Олег Николаич, тот самый милицейский майор, которого предупреждал Колмогоров насчет саперов и вообще о всяких неожиданностях, в это утро пребывал в приподнятом расположении духа. Подполковник все время, пока продолжалась операция, оставался на месте у «воронка», куда свозили задержанных. Рядом, как и обещал Колмогоров, стала броня с саперами. Подполковник изредка поглядывал в их сторону; рация в его руках не затихала ни на минуту.

— Роща один… давай транспорт на перекресток… трое, трое… да, мужчины без паспортов, плечи смотрели… но проверить надо… Роща два, ты где? Выдвигайся ко мне… Здесь стрельба! Дом нужно зачищать… Ждем, ждем…
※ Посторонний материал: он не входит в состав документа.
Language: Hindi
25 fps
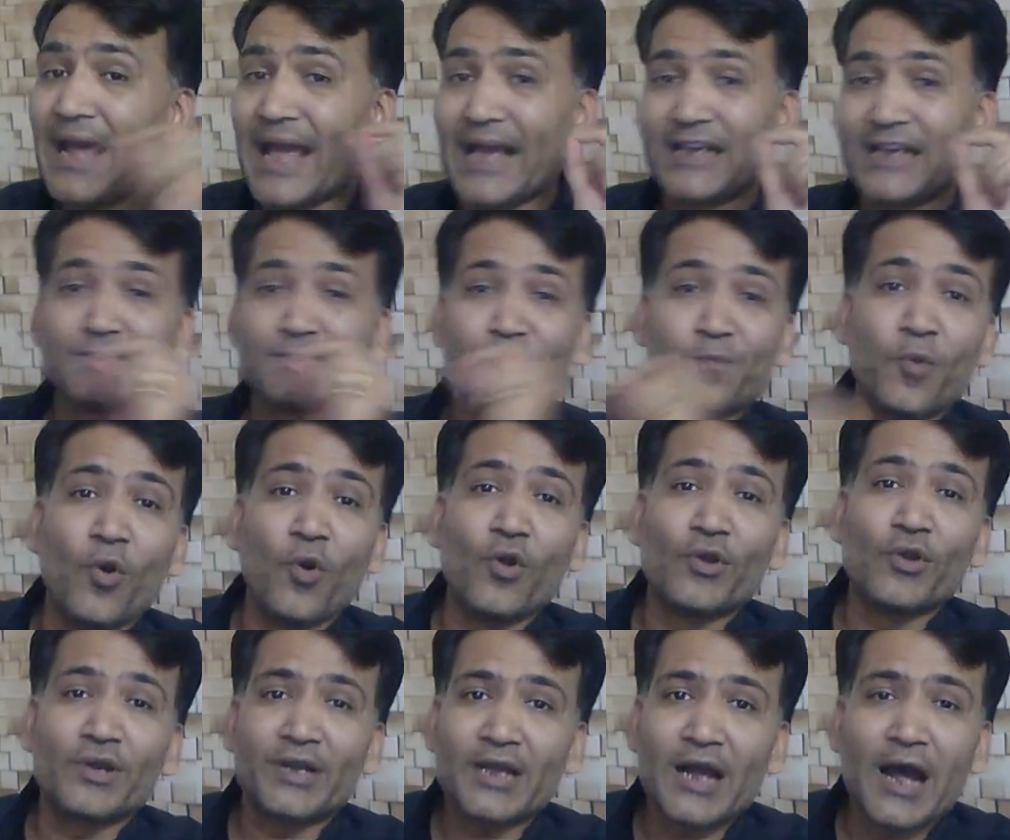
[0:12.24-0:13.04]

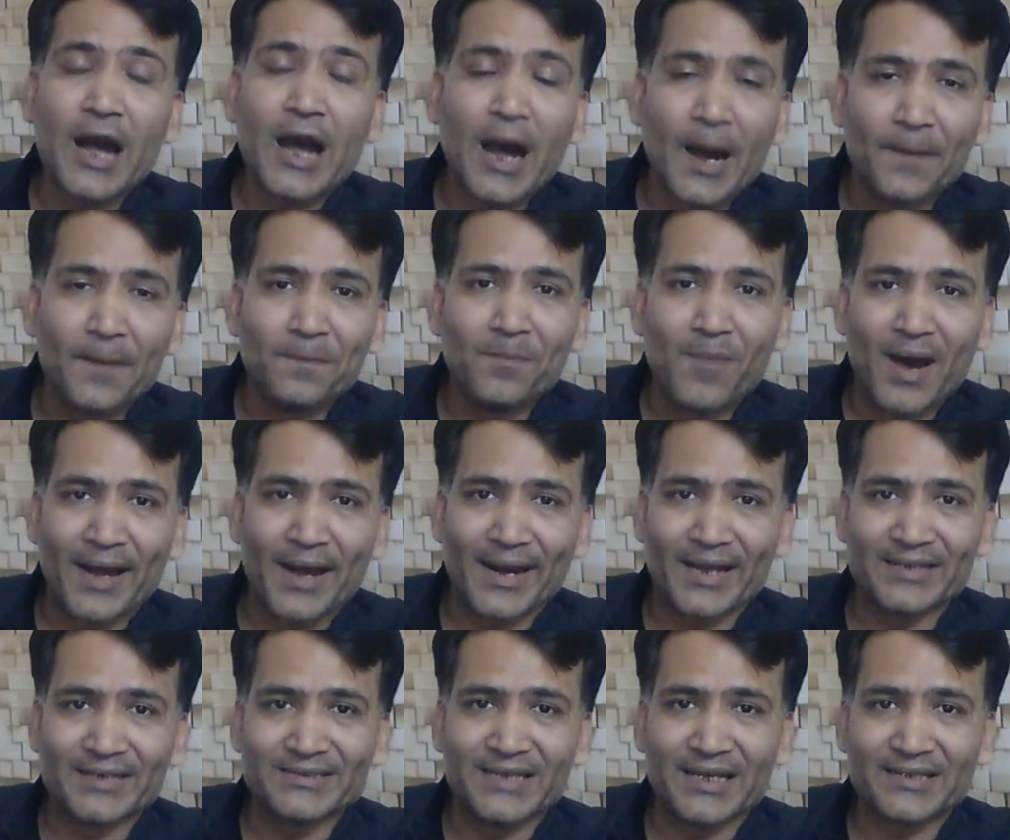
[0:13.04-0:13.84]
एक्सपोर्ट का हब
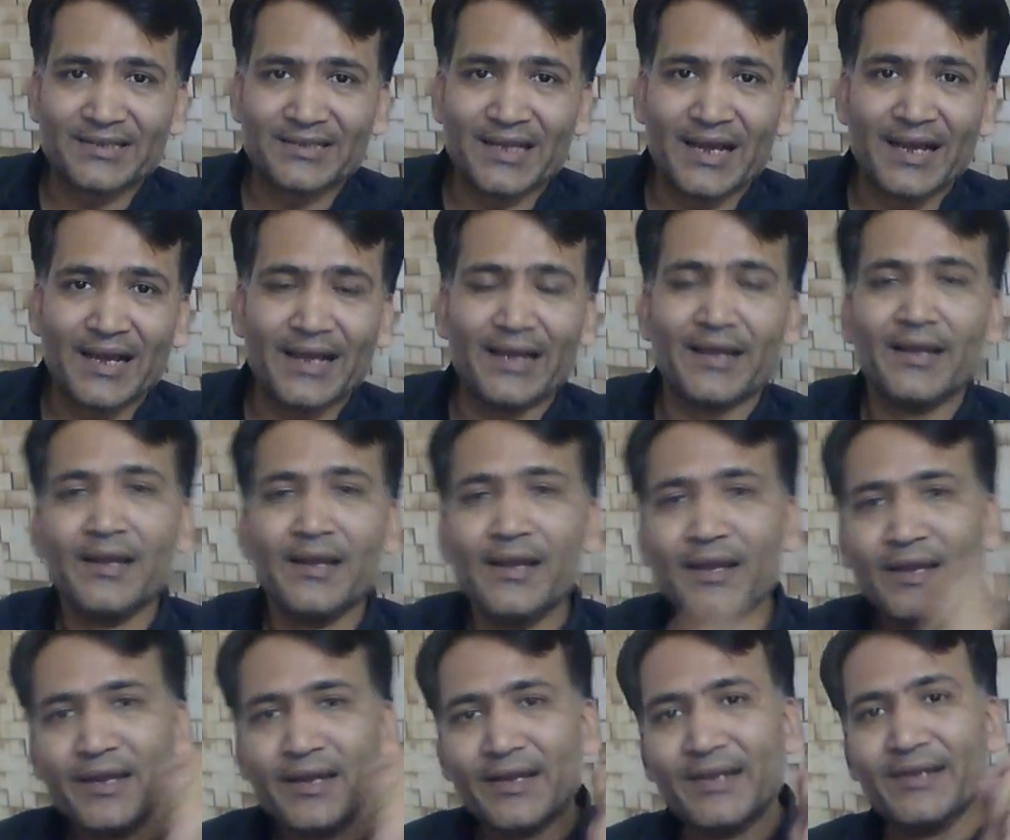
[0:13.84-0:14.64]
माना जाता है
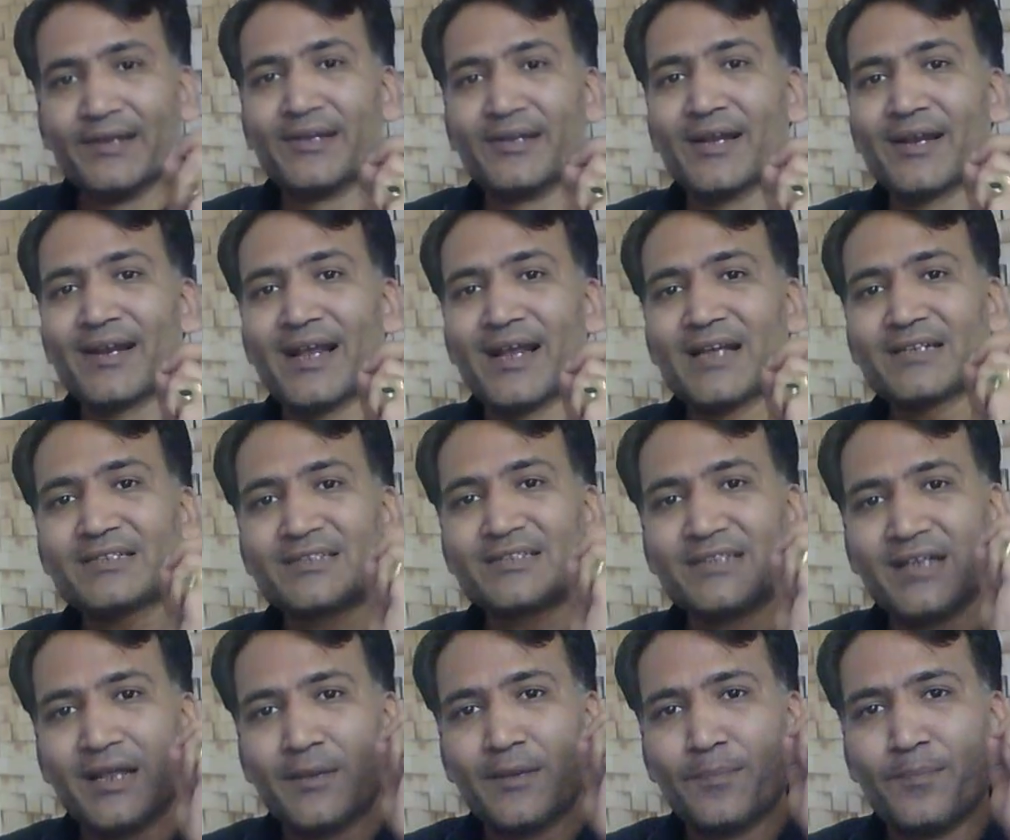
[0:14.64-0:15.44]

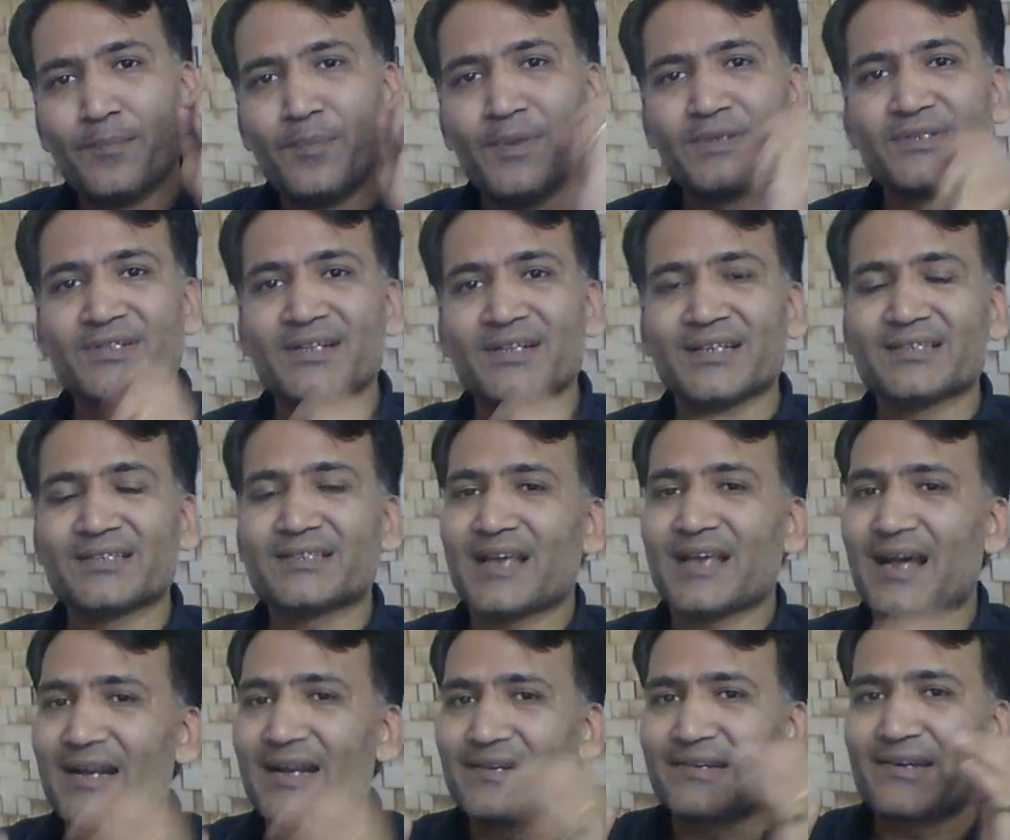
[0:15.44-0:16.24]
इंटरनेशनल बिजनेस
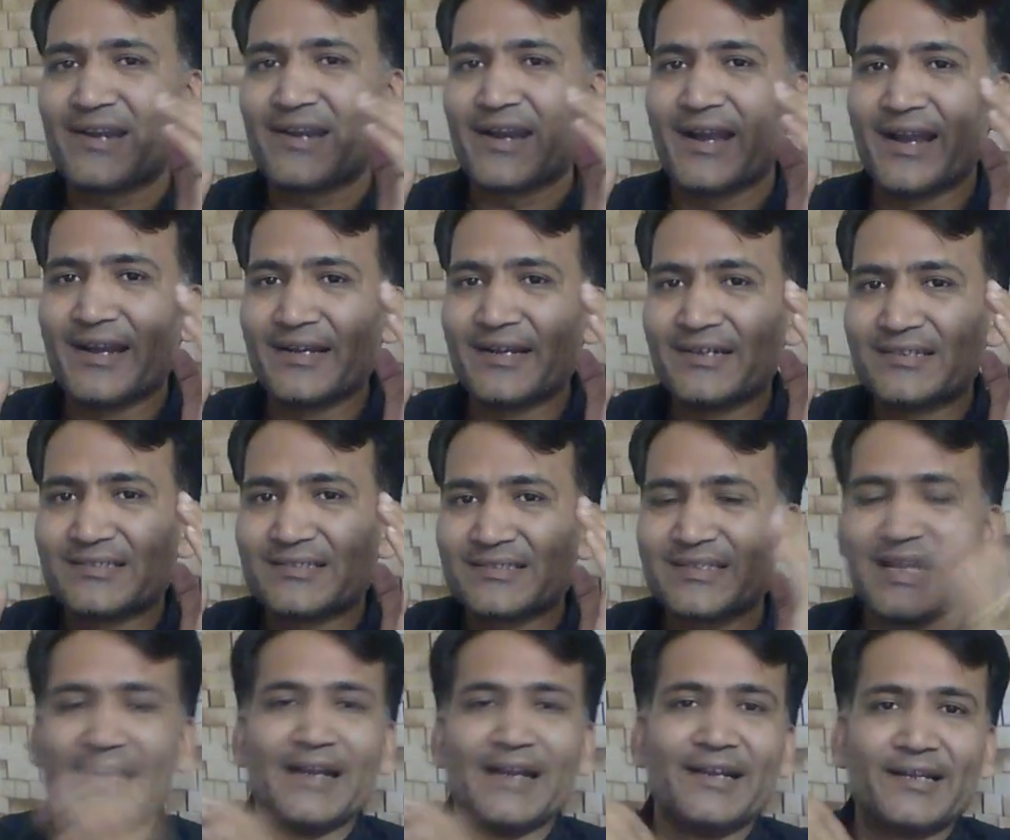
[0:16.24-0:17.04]
का ट्रेड
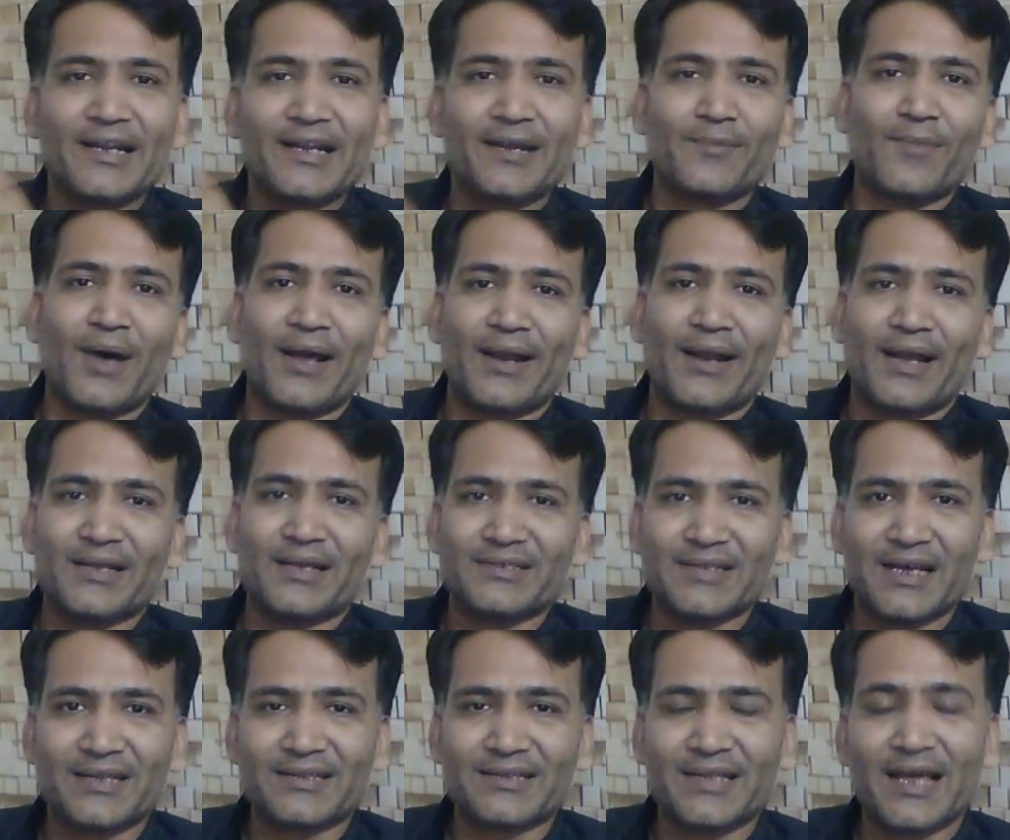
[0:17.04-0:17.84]
सेंटर माना
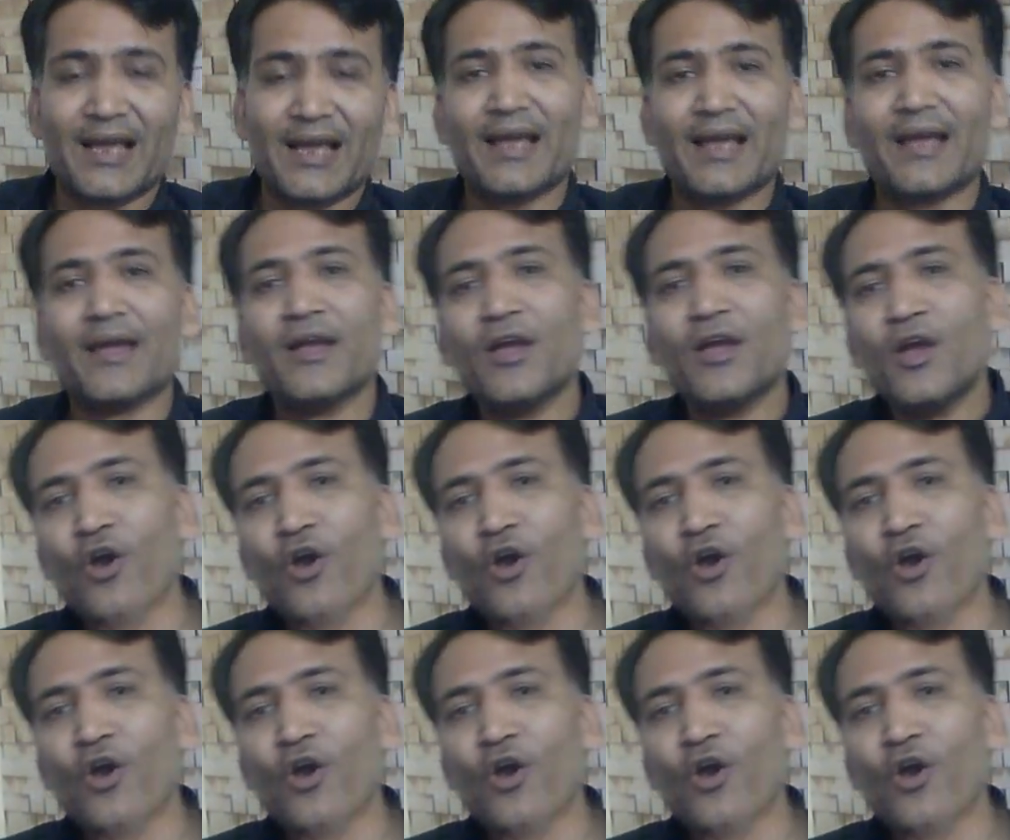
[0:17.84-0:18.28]
जाता है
Спецоперация была плановая, поэтому результатов от нее не ждали.

Тут свои законы на Кавказе. Вон как у Мадины: старший сын «у этих был», младший теперь подрос — служит в новой милиции участковым. А ведь клялась Мадина, и родня вся клялась… Так вот и пойми: кто у тех, а кто у этих? Одним словом, как зачистка идет по плану, сдувало боевиков с насиженных мест: придут солдаты — пусто на адресах.

На этот раз вышли на полчаса раньше.

Мудр Удав.

Как речка на раскатах, растеклась ментовская колонна, и широкими волнами покатилась по дворам и проулкам.

В первые полчаса глушанули менты машину, «жигуль» белый с тонированными стеклами. Не остановился водитель, вдарил по газам. Из пяти стволов и глушанули. В багажнике арсенал: автоматы, цинки с патронами, детонаторы для фугасов. В салоне изрешетили троих бородачей. Водитель еще дышал, когда окрыли дверь, — он вывалился под ноги омоновцев: выплюнув черной кровяной мякоти изо рта, скрючившись, затих.

На полчаса раньше началась зачистка. Бодрячком теперь выглядел Олег Николаич, хоть спал в эту ночь, как и другие, беспокойно.

— Роща… — снова шипит рация. — Роща, мы блокировали пятиэтажку, с верхних этажей ведется стрельба.

Олег Николаич кричит своим, чтобы не геройствовали, спецы уже в дороге.

Вакула подошел к нему.

Он все время, как пошла зачистка, сидел на башне бэтера. Полежаева отпустил комендант в Моздок по каким-то делам. Вакула нынче и командовал саперами. Да и в другие дни — обычно было для старого служаки — выбирался он со своими солдатами на маршрут. Кричит вечно: «Вперед на мины за орденами!» Плюется Каргулов. Из ума старик выжил, думает Буча. Витек ржет как всегда.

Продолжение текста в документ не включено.